* [PROMPT]:
From the line that contains "Frames from a" through the closing line of the entries, write out each line exactly; pictures stay out.

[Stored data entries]
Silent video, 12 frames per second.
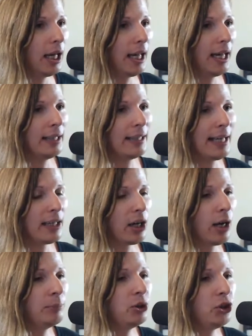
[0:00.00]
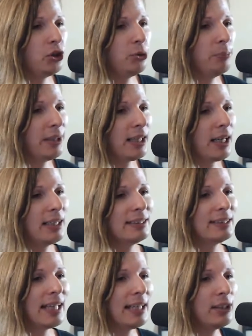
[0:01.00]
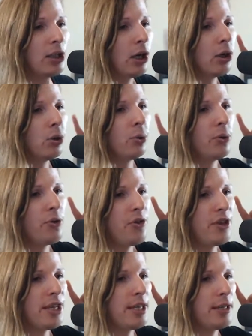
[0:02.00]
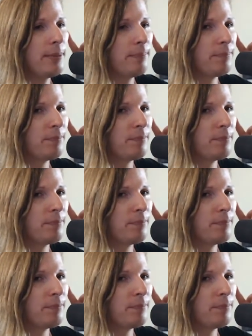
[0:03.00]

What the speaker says: and they come to you because they know the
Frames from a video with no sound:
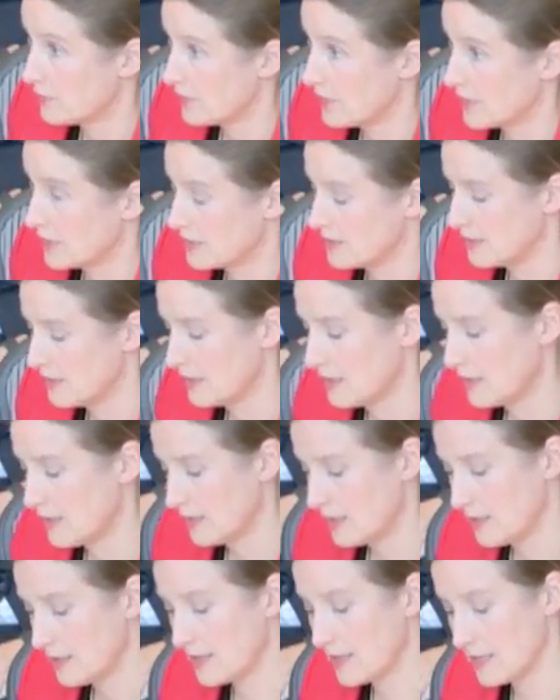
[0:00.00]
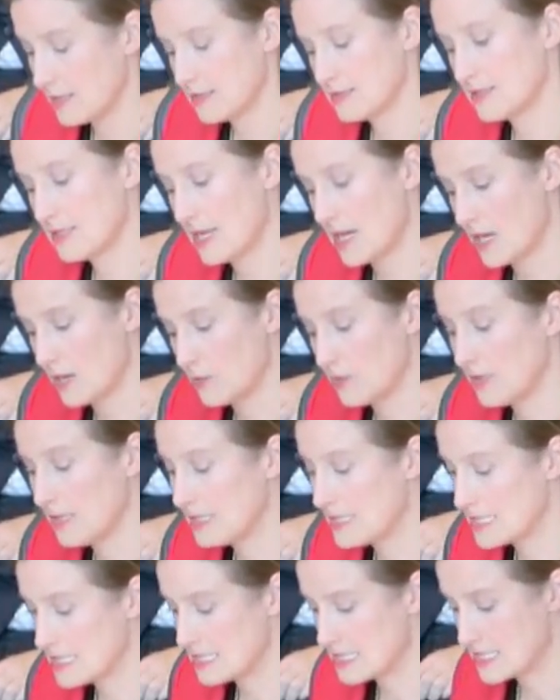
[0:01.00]
effect. And now
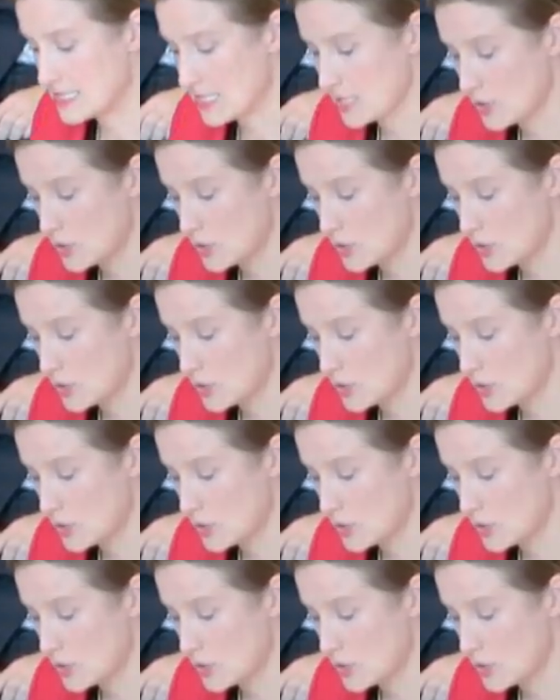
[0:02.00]
it is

* [TASK OUTPUT]:
Frames from a video with no sound:
[0:00.00]
[0:01.00]
effect. And now
[0:02.00]
it is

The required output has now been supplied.